You can download Dubuntu at http://www.idug.org/anil-dubuntu/dubuntu-appliance.html from the IDUG website.  This is perfect for small - even one-person - development shops that can’t invest in expensive up-front software licensing.  If you are a DB2 for z/OS specialist and want to expand your skills to the distributed platforms, here’s a terrific tool.

With apologies to Cole Porter: “Do do that Dubuntu that you do so well.”

Take Me Out to the Ball*park*

Posted by Kim May on March 4, 2010 under DB2 Education, InfoSphere, Optim. Tags: , , , , , .

The countdown to the first day of Spring is below 20!  Spring can’t come soon enough for me, as here in Baltimore we’ve had over 80 inches of snow - our average is 18.  In preparation for Spring I am coordinating events with the local IBM teams to introduce customers to two great technologies we hope everyone will consider implementing in 2010:  InfoSphere Change Data Capture (CDC) and Optim Data Growth Solutions. 

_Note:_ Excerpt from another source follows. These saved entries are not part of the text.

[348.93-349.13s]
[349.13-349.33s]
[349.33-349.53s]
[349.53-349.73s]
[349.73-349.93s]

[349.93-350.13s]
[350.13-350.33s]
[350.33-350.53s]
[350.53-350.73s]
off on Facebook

Both events are planned for Baltimore’s beautiful Camden Yards, home of the Baltimore Orioles.  The tentative date for the CDC event is Thursday, May 6th, with a PoT scheduled two weeks later on May 20th.  I am working on getting the Optim dates on the calendar.  If you will be in the Baltimore/Washington area please try to join us - both topics should be of value to organizations looking for ways to better control their data.  CDC’s niche is in quickly moving data to where it’s most effective, while Optim Data Growth Solutions can help any organization with a packrat in the IT Department.  You know who you are.

Hope to see you there!

Q Replication Dashboard - v9.7.1

Posted by Frank Fillmore on February 8, 2010 under InfoSphere, Q-Replication. Tags: .

Be sure to upgrade to the latest version of the Q Replication Dashboard v9.7.1.  More flexibility is provided - including monitoring Oracle Q Replication sources.  Check the link for all of the details.

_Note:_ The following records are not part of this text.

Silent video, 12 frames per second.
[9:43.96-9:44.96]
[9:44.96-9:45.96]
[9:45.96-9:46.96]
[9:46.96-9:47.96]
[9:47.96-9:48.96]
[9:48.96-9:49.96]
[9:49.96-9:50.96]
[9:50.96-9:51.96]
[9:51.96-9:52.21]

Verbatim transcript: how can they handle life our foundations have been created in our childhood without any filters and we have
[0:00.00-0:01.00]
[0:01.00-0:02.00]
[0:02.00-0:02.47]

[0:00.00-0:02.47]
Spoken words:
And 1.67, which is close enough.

DRDA Performance for Q Replication ASNTDIFF Utility on DB2 for z/OS

Posted by Frank Fillmore on February 8, 2010 under DB2 for z/OS, InfoSphere, Q-Replication, SQL Tuning. Tags: , .

As you know, I work with IBM’s Q Replication technology - a lot.  Q Replication functionality is delivered in InfoSphere Replication Server.  The challenges are amplified when working on DB2 for z/OS with *really* large tables.  One financial institution at which I am working has tables with over 1 billion rows and hundreds of partitions.  Of course, DB2 for z/OS can manage tables of that size, but what about the tooling?

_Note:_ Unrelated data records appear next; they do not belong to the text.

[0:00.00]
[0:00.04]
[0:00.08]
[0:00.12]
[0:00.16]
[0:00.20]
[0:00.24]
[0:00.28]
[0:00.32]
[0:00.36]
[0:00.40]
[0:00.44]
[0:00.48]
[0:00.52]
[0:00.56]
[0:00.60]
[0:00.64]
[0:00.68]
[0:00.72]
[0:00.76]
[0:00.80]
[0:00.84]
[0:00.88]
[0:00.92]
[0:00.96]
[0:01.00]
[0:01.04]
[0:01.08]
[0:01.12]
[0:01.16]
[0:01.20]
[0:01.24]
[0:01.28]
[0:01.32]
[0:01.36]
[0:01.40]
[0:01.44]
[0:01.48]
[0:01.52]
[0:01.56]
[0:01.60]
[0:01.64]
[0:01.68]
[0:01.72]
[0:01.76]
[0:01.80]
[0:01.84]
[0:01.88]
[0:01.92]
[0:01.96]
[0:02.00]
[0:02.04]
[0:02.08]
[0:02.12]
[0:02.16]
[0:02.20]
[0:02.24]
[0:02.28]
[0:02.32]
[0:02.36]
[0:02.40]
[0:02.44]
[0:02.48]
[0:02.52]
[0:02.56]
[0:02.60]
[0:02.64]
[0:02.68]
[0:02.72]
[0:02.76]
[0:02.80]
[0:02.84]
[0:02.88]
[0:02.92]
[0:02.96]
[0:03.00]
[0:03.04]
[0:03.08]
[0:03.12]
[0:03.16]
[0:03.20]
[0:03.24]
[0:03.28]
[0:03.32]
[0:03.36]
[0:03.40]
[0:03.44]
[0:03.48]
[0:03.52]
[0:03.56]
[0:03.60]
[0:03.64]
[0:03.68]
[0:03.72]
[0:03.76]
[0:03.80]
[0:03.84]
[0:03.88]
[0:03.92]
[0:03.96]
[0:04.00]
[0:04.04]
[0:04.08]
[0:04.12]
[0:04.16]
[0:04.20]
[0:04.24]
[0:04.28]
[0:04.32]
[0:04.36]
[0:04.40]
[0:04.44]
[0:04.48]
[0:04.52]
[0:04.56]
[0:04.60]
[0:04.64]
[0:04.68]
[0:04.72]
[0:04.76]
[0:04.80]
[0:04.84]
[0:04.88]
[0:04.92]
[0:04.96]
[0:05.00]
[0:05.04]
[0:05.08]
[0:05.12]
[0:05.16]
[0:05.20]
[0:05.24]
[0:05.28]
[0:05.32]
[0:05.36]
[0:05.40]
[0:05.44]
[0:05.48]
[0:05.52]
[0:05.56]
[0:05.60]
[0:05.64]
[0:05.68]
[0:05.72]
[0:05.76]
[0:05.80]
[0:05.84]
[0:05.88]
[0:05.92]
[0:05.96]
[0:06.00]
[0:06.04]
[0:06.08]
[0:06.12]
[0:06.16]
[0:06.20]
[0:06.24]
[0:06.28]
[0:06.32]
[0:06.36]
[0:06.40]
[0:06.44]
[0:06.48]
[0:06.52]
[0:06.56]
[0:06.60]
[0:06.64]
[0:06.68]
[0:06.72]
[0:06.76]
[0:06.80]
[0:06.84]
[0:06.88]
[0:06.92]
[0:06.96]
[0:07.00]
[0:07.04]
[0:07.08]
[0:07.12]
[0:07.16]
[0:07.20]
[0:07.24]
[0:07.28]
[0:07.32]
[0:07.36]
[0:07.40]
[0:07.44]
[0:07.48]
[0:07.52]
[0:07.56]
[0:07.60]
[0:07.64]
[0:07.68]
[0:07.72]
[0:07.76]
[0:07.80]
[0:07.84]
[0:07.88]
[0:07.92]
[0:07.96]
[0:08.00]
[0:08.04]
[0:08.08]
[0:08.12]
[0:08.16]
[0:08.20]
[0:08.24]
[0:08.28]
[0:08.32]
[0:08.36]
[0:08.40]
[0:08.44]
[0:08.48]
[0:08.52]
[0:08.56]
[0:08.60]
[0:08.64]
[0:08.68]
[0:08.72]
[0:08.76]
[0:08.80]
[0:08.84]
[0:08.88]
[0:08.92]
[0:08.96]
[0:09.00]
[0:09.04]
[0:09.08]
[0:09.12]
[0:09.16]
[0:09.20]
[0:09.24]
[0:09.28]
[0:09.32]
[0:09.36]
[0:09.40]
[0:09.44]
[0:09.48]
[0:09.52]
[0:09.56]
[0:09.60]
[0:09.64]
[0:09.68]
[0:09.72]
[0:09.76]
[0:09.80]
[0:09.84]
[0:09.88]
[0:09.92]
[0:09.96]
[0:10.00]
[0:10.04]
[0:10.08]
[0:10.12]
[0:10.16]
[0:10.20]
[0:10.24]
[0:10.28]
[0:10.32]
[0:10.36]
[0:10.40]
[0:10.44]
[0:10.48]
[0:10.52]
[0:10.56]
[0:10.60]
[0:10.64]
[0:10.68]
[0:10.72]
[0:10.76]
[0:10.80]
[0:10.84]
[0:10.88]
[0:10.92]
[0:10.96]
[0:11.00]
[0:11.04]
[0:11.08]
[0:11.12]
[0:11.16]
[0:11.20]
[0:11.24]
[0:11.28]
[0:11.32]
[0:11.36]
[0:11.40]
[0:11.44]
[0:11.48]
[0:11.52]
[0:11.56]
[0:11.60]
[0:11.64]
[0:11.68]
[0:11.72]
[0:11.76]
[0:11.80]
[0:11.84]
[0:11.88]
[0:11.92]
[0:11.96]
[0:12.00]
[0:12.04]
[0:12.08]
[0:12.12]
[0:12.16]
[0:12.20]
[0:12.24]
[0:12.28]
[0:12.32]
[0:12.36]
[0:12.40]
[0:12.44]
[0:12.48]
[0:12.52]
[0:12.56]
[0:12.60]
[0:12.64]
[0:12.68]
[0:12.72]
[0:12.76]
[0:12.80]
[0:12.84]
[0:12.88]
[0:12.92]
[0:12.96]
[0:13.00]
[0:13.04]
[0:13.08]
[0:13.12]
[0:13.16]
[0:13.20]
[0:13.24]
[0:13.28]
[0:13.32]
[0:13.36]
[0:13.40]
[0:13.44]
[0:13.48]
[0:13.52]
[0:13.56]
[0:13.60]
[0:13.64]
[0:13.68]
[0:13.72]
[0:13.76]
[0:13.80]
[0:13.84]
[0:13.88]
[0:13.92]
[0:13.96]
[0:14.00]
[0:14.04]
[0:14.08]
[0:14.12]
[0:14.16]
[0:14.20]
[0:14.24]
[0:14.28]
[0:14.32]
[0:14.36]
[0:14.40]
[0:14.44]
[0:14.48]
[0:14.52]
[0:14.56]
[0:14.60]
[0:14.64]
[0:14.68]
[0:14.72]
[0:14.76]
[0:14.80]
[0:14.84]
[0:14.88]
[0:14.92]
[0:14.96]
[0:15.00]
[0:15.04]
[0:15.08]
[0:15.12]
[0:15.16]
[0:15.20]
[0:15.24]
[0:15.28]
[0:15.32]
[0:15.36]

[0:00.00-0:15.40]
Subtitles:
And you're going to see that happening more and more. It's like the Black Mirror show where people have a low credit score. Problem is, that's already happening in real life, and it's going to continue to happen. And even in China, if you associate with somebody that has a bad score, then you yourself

Q Replication comes with a utility called ASNTDIFF.  ASNTDIFF compares a checksum of rows in the source and target tables being replicated to validate that there are no discrepancies.  Challenge #1 is that when replicating between DB2 for z/OS subsystems, ASNTDIFF runs under Unix Systems Services (USS) that provides the Unix APIs enabled in z/OS.  There are considerations for USS applications that will form the basis for another post.

Challenge #2 is that ASNTDIFF retrieves the rows from the remote system (Application Server or AS) using a three-part-name query across a Distributed Relational Database Architecture (DRDA) connection.  For example:

SELECT * FROM <location>.<schema>.<tablename>

where location is found in the DRDA Communications Database (CDB) portion of the DB2 for z/OS Application Requestor (AR) catalog tables.  You typically run the ASNTDIFF utility on the replication target DB2 for z/OS server.  That’s because the CDB has probably already been configured to support cursor-based loading of the target tables.  Why is this a challenge?  Well, a three-part-name query across a DRDA pipe against a 1 billion row table ran for about 18 hours.  Ouch!

So the basic problem is: how can I get three-part-name queries running across a DRDA connection between DB2 for z/OS subsystems to run faster?  I asked a couple of IBMers and Jim Pickel pointed me in the direction of exploiting OPTIMZE FOR n ROWS.  There’s a good explanation of this in “Limiting the number of DRDA network transmissions”.  Right now the ASNTDIFF utility adds OPTIMIZE for 1000 ROWS and FOR READ ONLY to every ASNTDIFF query.  We’re experiementing with the recommendations in the “Limiting…” document to see if we need to override this hardcoded parameter.  I’ll keep you posted as to our findings.